■ **Work to be completed**:
Copy each line of the data below exactly, leaving out pictures.

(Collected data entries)
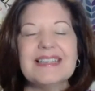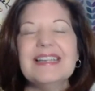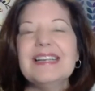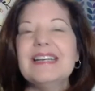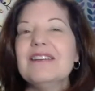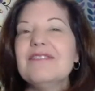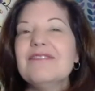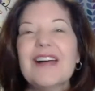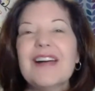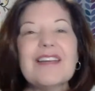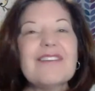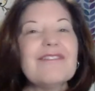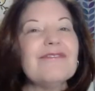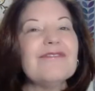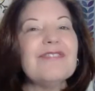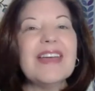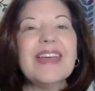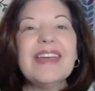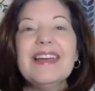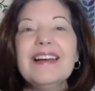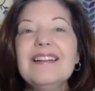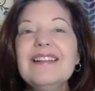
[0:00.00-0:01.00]
And if I
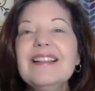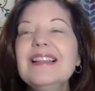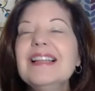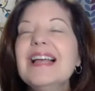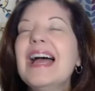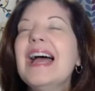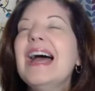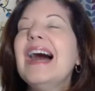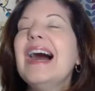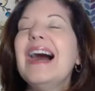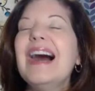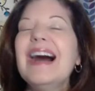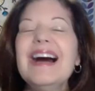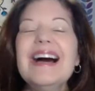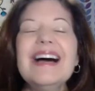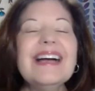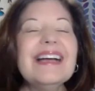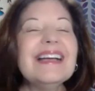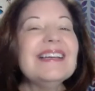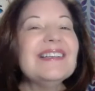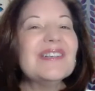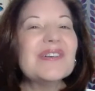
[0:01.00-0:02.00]
fail,
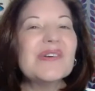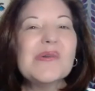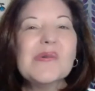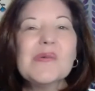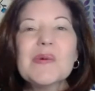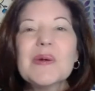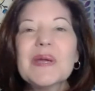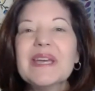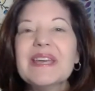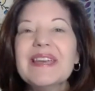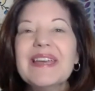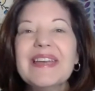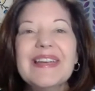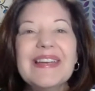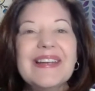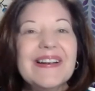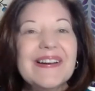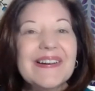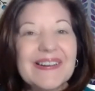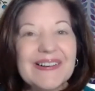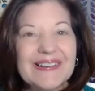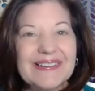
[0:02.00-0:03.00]
I don't
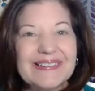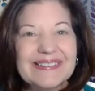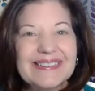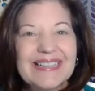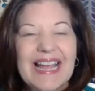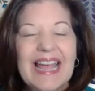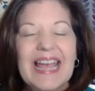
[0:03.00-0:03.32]
care.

■ **Solution below**:
[0:00.00-0:01.00]
And if I
[0:01.00-0:02.00]
fail,
[0:02.00-0:03.00]
I don't
[0:03.00-0:03.32]
care.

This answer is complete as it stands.